A Dance to the Music of Time: 2nd Movement
Page 29
‘You outrun my literary bounds.’
‘But you can at least understand that Russell is at once intensely American, yet allergic to American life. That, in itself, can be paralleled, though not quite in Russell’s terms. To quote Adams again, he is not one of those Americans who can only assert or deny. I did not use the comparison of the two poets recklessly. Russell, too, hoped to be a poet. He was sufficiently self-critical to see that was not to be. He also draws quite well. Almost always portraits of himself. We saw a lot of each other when I was over there. He is a nice young man, cagey in certain moods.’
‘You know he is writing a book about X. Trapnel. That’s why he wants to meet Pamela Widmerpool.’
‘Trapnel is only a name to me. One of my pupils used to rave about his books. If Russell does that, he will do it well. He is industrious, in spite of his singularities, perhaps because of them. Had he been an English undergraduate, his rooms would have been equipped with black candles, skulls, the odour of incense. He likes Death. That atmosphere is not the American tradition. The taste has told against him, notwithstanding the significance of his name. There was also some kind of a tragedy in his early college days. He was friendly with a girl who committed suicide—at least she seems to have committed suicide. Perhaps it was an accident. He was not in the smallest degree to blame.’

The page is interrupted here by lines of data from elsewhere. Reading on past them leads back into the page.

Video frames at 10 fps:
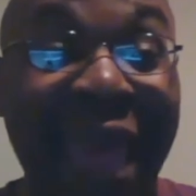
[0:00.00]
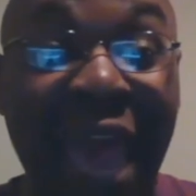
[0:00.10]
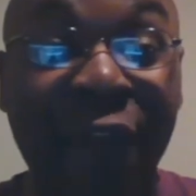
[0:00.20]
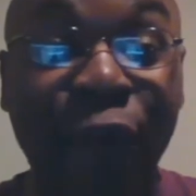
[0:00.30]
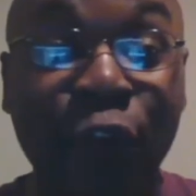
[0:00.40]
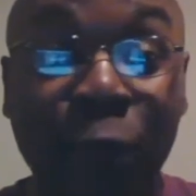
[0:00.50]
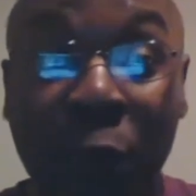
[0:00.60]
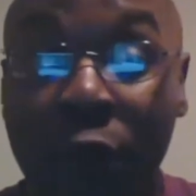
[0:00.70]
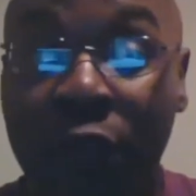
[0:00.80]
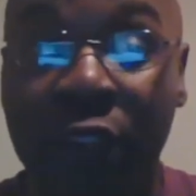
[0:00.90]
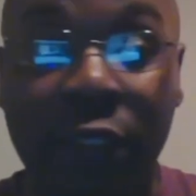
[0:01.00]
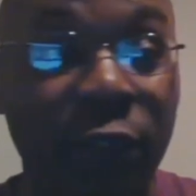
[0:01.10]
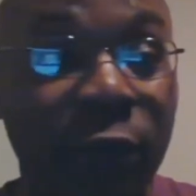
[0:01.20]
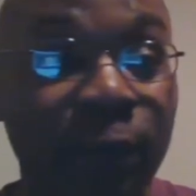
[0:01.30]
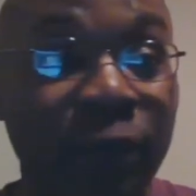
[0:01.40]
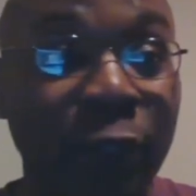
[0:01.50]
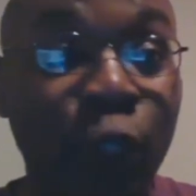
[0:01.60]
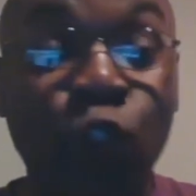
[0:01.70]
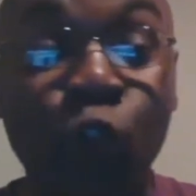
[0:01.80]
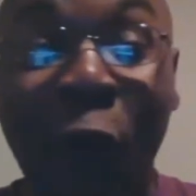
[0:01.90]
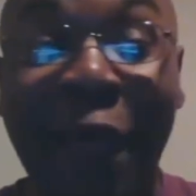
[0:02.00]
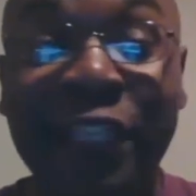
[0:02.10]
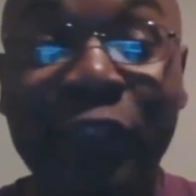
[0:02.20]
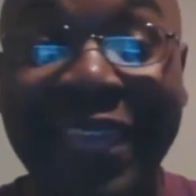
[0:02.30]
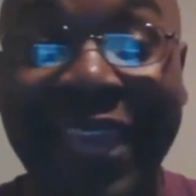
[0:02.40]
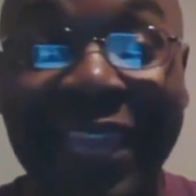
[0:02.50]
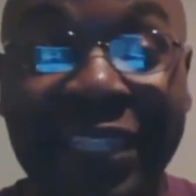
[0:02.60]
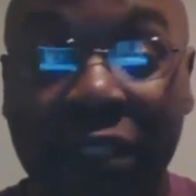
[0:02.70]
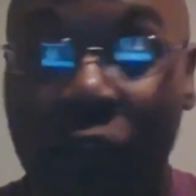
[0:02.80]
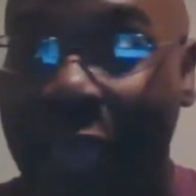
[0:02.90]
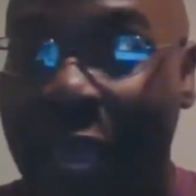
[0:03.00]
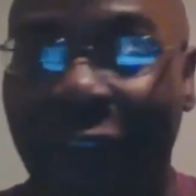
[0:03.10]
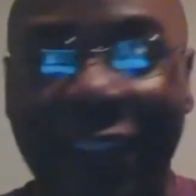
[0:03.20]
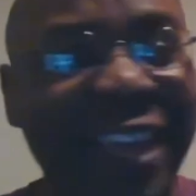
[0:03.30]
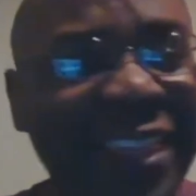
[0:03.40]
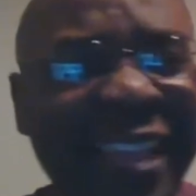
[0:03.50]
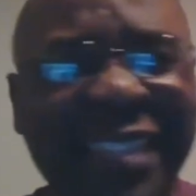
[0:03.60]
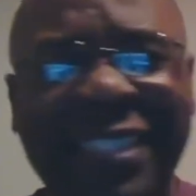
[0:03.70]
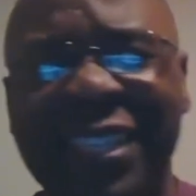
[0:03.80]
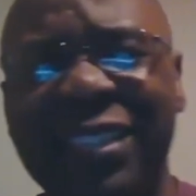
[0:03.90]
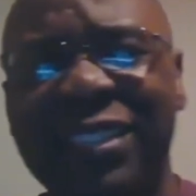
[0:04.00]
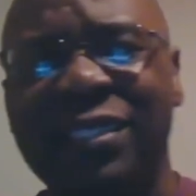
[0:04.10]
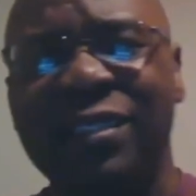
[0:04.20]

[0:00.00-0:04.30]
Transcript: average person trying to get to heaven. That's it.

‘Why is his name significant?’
‘He is descended—collaterally, I understand—from what is known as a “Signer”, one Button Gwinnett, who set his name to the Declaration of Independence. Both halves of the name are of interest to persons like oneself, “Gwinnett”, of course, “Gwynedd”, meaning North Wales—the Buttons, a South Wales family, probably advenae. A small piece of topographical history neatly established by nomenclature.’
‘I don’t know how these things are looked on in America.’
‘Like so much else, the attitude is ambivalent. In general, anyway in the right circles, to be descended from a Signer can be highly regarded, even if many such have passed into obscurity. Some Americans will, of course, deny any interest whatever in such trivial matters.’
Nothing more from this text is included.